March 22, 2009

Hospital Oligopoly

In a NY Times article, How do Hospitals get Paid?, author, Princeton Professor, Reinhardt, speaks candidly about the different associated fees that hospitals charge.

1st fee- Is that of Medicare where the government pays based on the condition of the elderly under a flat fee- which can change through levels of persuasion from hospital administration about how much of a percentage of risky (expensive hip replacements) patients that come in with Medicare(especially if based on govt. payments per dollars a day).

2ND fee- Fees that accrue from private insurers which Reinhardt assures readers that "On average these payments exceed the hospital’s cost of providing the underlying services and that these profits cover the losses hospitals book on serving Medicare and Medicaid patients, who are billed high prices but often do not pay their bills in full".

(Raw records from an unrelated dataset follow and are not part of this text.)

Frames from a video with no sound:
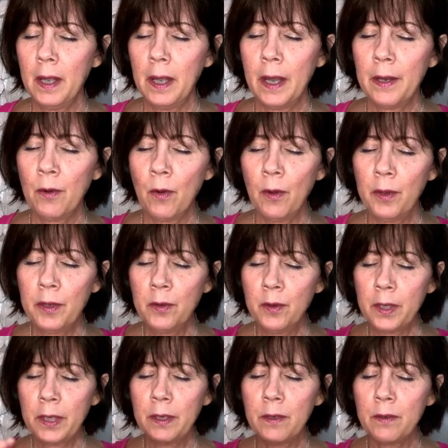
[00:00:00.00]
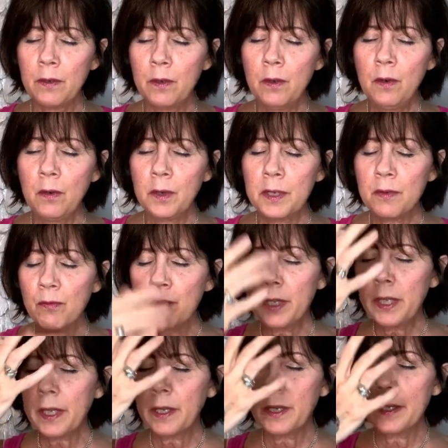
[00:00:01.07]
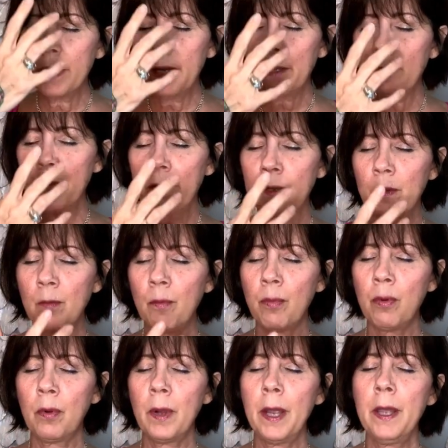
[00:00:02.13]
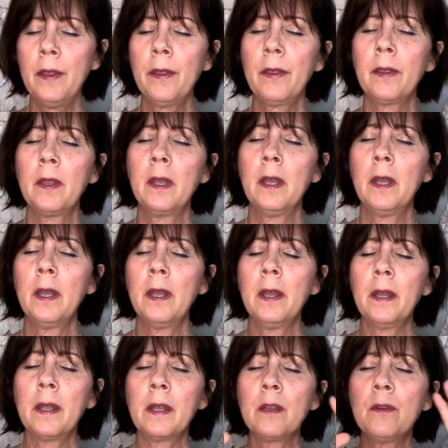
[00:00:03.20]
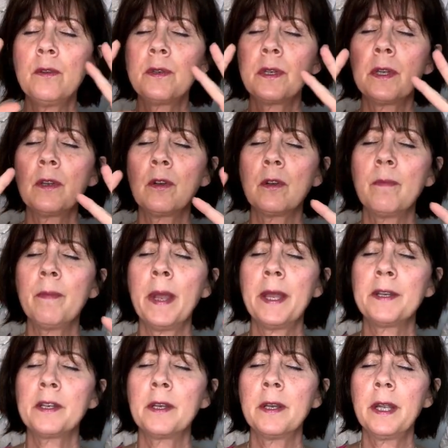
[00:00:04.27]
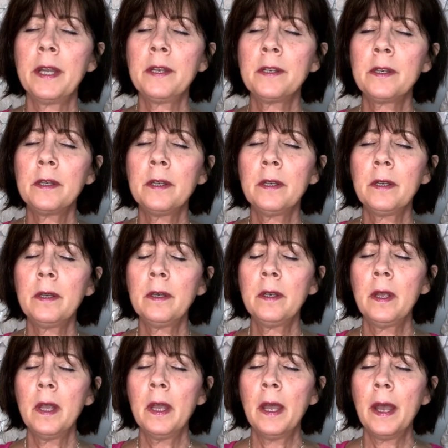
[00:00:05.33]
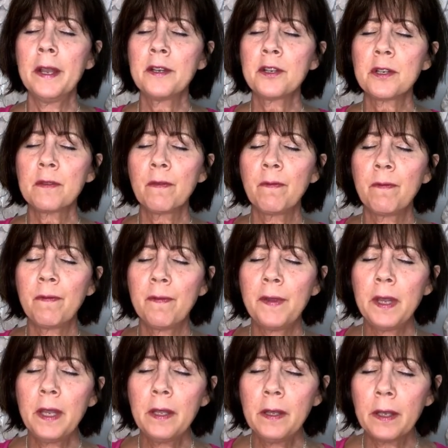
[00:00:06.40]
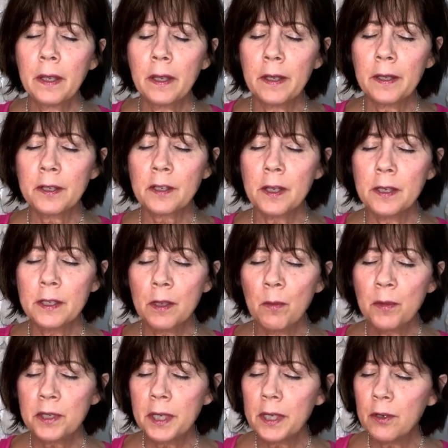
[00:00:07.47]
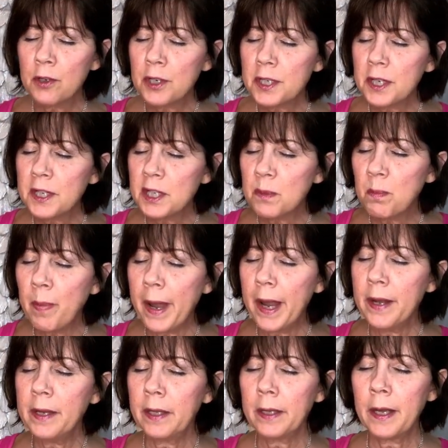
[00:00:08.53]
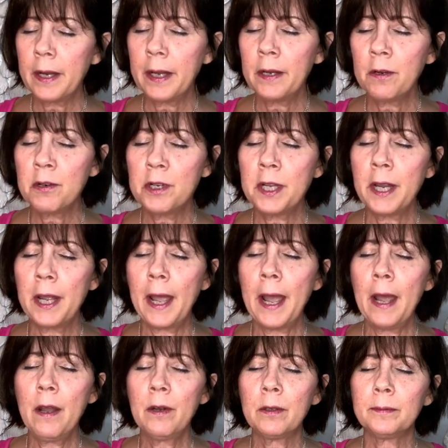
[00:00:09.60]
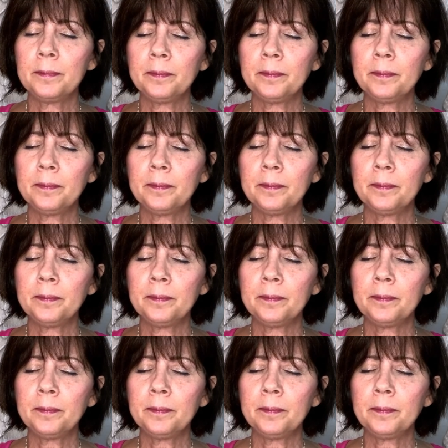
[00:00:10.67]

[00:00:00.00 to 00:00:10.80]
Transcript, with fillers: And all you need to do is really connect with your breath, using your imagination, and just feeling. It's almost like you're just expanding that energy out.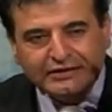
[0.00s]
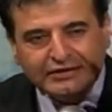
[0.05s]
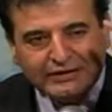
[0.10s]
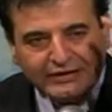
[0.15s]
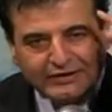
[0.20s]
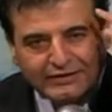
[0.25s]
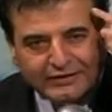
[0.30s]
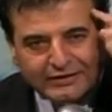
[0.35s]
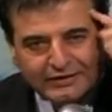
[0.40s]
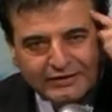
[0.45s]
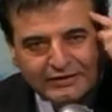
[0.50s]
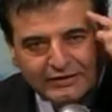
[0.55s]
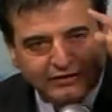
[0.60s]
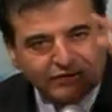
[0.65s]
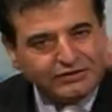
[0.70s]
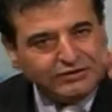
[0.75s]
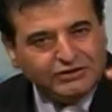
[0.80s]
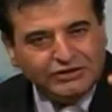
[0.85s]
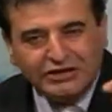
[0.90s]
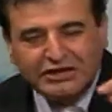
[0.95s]
You didn't
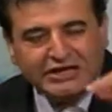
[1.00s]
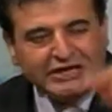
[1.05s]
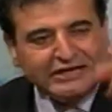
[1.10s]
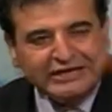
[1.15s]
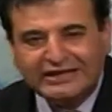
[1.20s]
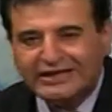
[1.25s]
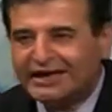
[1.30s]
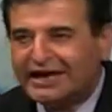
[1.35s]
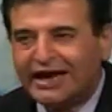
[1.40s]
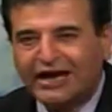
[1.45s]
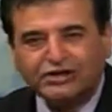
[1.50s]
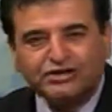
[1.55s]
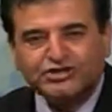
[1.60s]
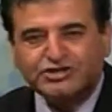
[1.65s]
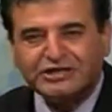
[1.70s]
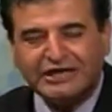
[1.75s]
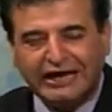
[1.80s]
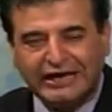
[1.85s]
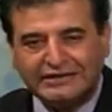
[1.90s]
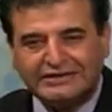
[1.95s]
catch that, did
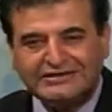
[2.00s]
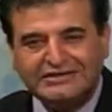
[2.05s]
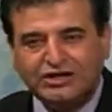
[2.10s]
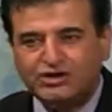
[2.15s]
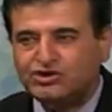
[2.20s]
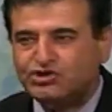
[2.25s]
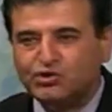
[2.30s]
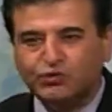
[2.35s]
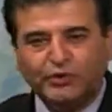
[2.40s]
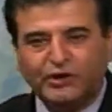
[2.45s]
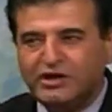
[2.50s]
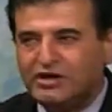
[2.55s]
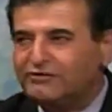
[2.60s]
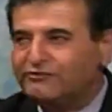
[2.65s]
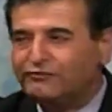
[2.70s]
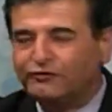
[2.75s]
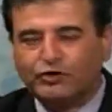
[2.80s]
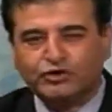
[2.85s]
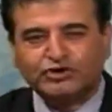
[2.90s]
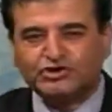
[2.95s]
you, when he first said
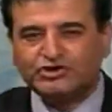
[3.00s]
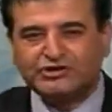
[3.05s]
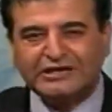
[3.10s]
it?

Through these different fees each hospital has a different range of fees and therefore each has its own unique charge master. Strangely, the author points out three discoveries: that these varying cost of medical services have nothing to do with the quality that one receives at their hospital, Medicare is considered a price setter and that charge masters are not visable for the public.

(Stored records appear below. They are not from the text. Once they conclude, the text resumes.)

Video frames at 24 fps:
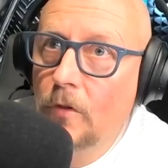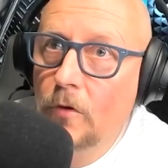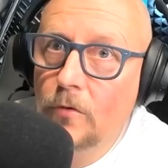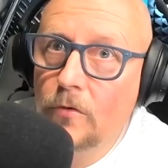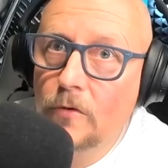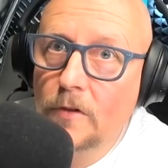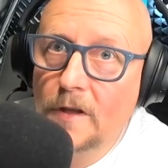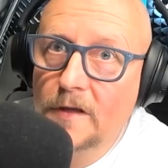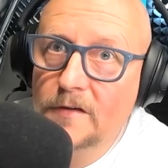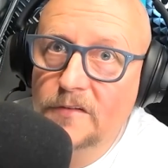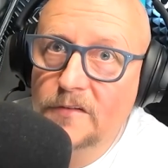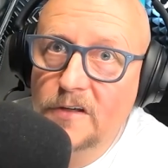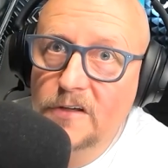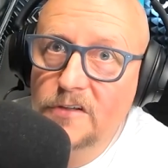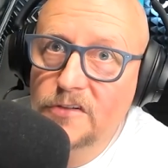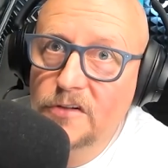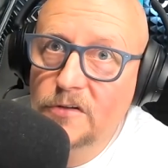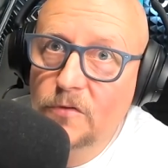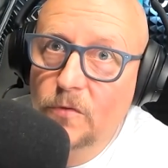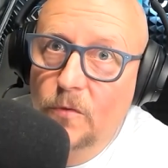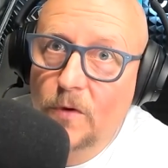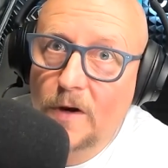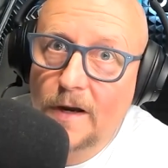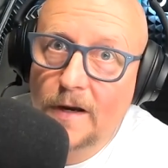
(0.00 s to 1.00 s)

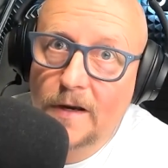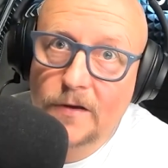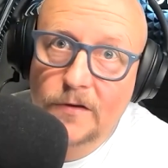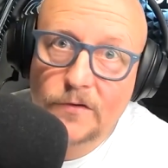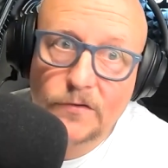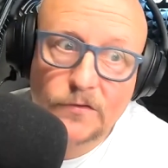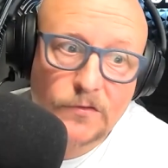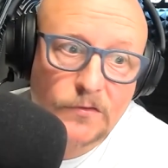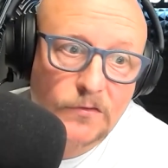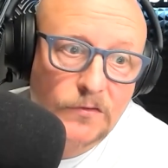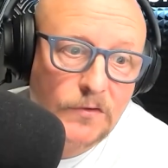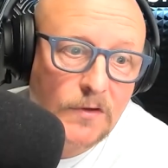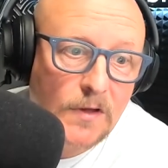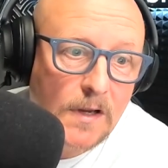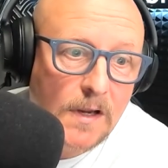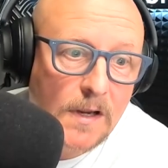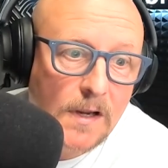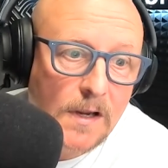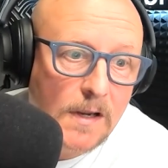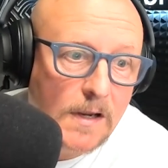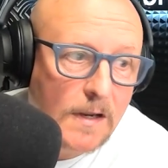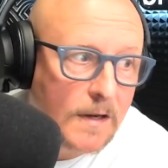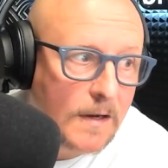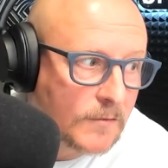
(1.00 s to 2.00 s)
localization-wise?
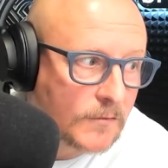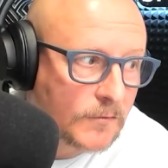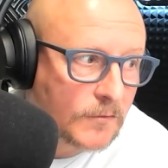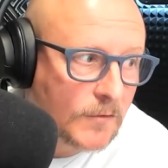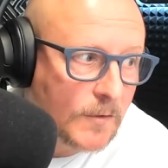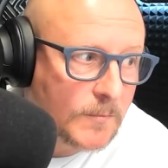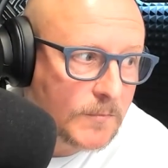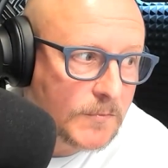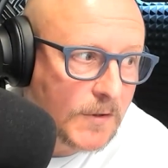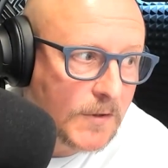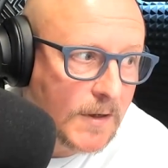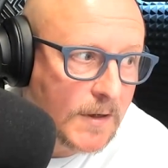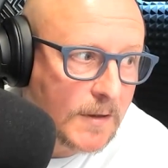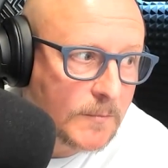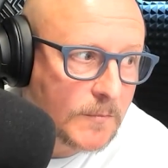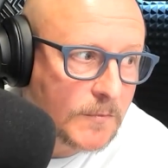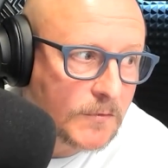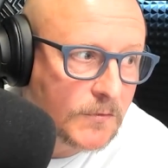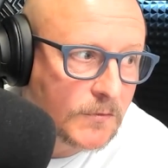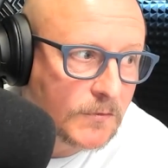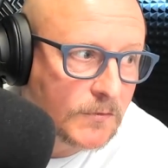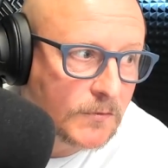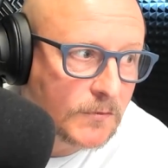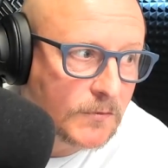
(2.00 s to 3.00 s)

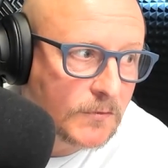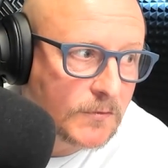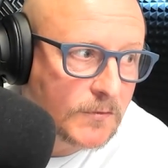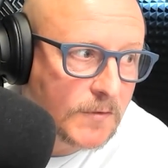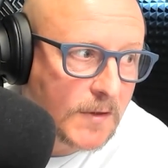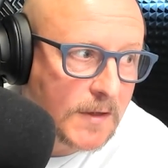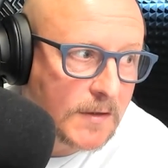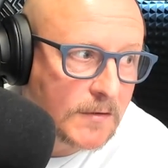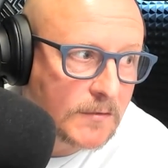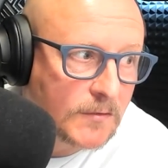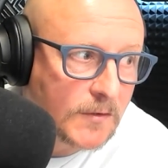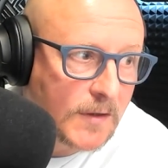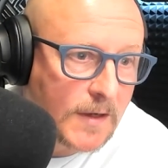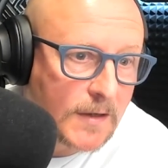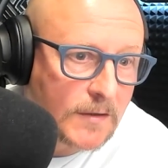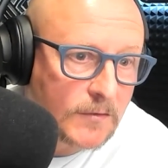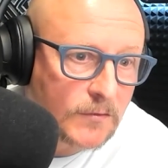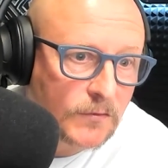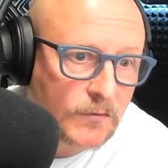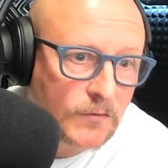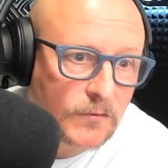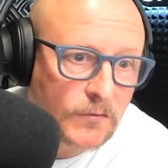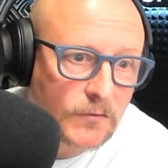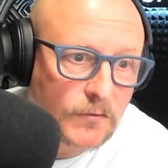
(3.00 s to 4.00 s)
Sometimes things get
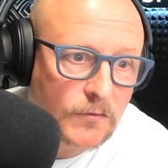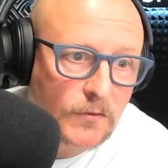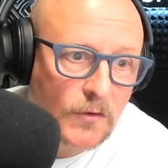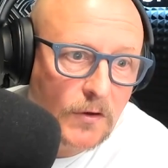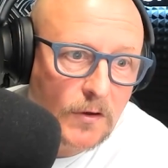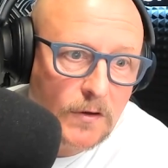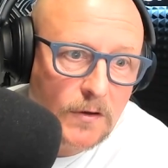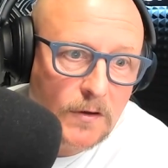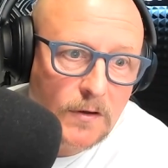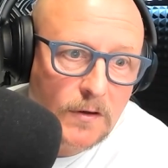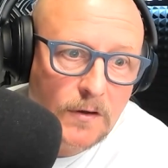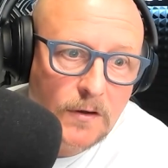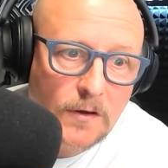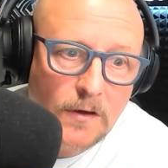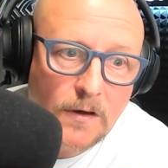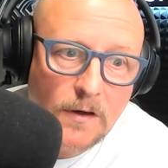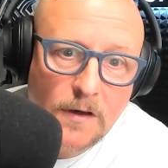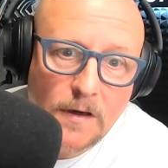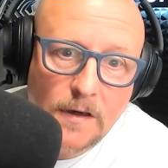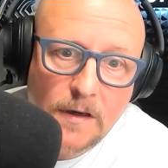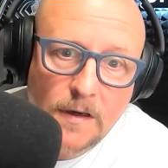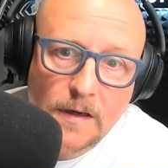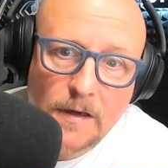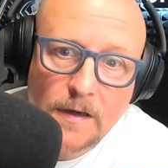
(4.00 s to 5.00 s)
stuck
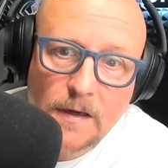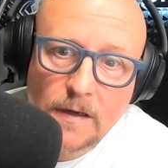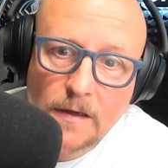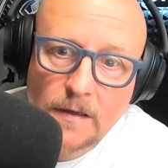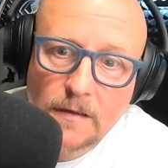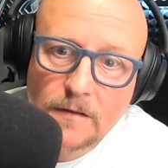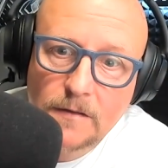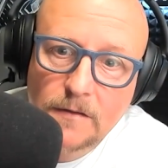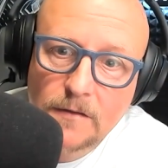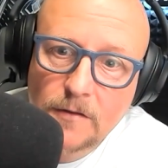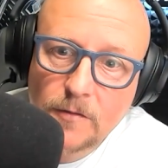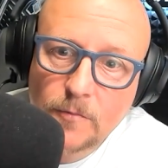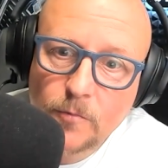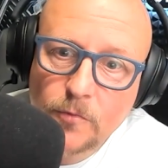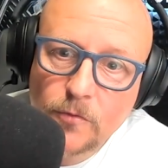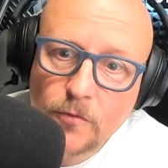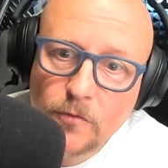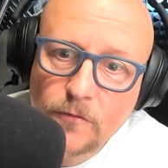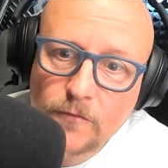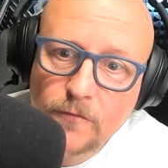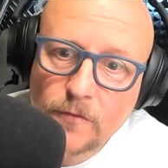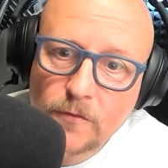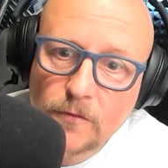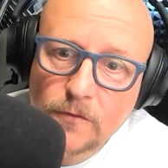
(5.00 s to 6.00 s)
in the
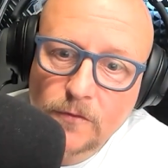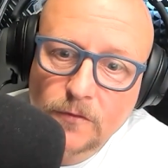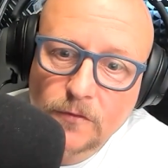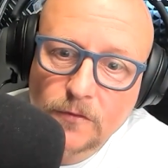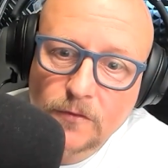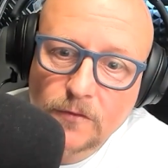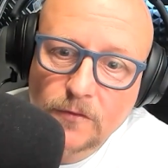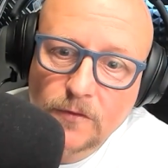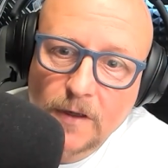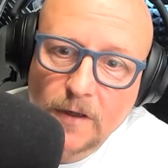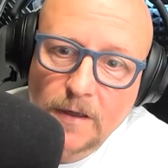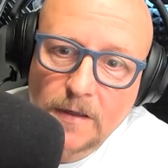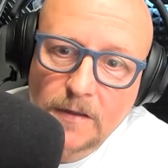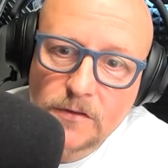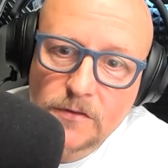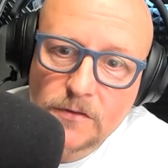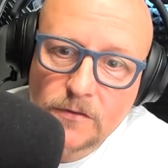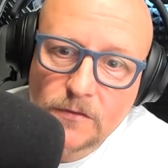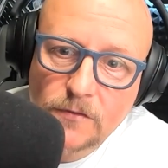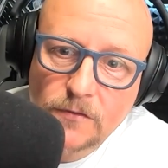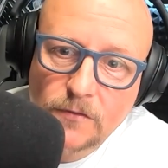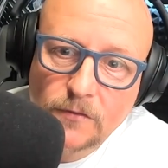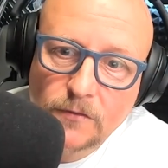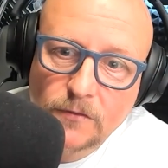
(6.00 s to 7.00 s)
approval
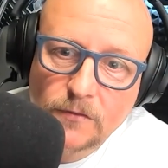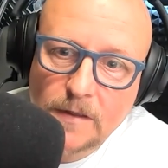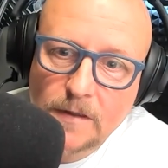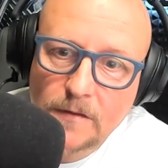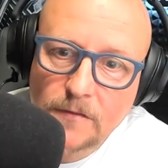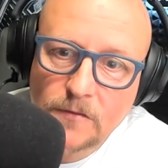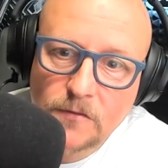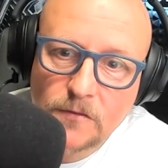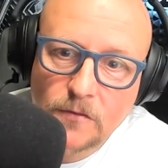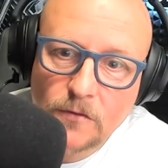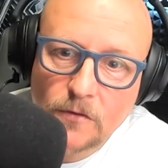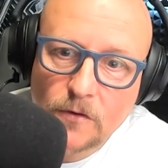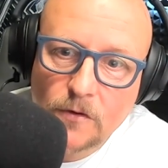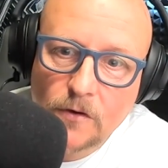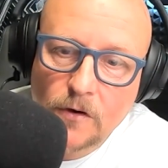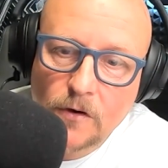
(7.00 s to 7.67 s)
stages. Is your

Why are medical services so expensive? Well according to those that believe in free market rather than government help, who do you think?

Correct me if I'm wrong...
Hospitals aren't really a monopoly in this case, but are being given monopoly power through funding of medicare & medicaid fees. The ammount of funding comes from the approach of persuasion that the hospital has when government & hospital staff negotiate. The thing is negotiation power for govt. funding may be considered a weak argument f hospitals incur more costs with these elderly programs and assistance to lower income than they would without them. Perhaps its the regulations that government puts toward private insurers such as the required ammounts that insurers must pay to certain hospitals. So it may still be negotiation power, but from this article that suggests higher profits from private insurers perhaps the most profitable negotiation is cohersion of a third party.To clarify( hopefully), I just mean that insurers are the ones that fund more money towards hospitals because hospital negiators lobby for more government regulations to increase their profit margin and that because ( I wonder if price discrimination applies here) government is using force in this situation rather than finding funds through taxpayer revenues private insurers are increasing their costs as well to transfer some of their revenues to hospitals at inflated prices.

The last point that Reinhardt introduces in this article is that the charge masters are not visable to the public. This I would say would be more speculative than my own take on this situation b/c its so generalized but what is a blog for I guess. Perhaps because if people did see the prices perhaps there would be government blame for medicare and medicaid than what exists presently since prices seem to change much more rapidly or perhaps the fear of removing this oligopoly power for the various hospitals' sake.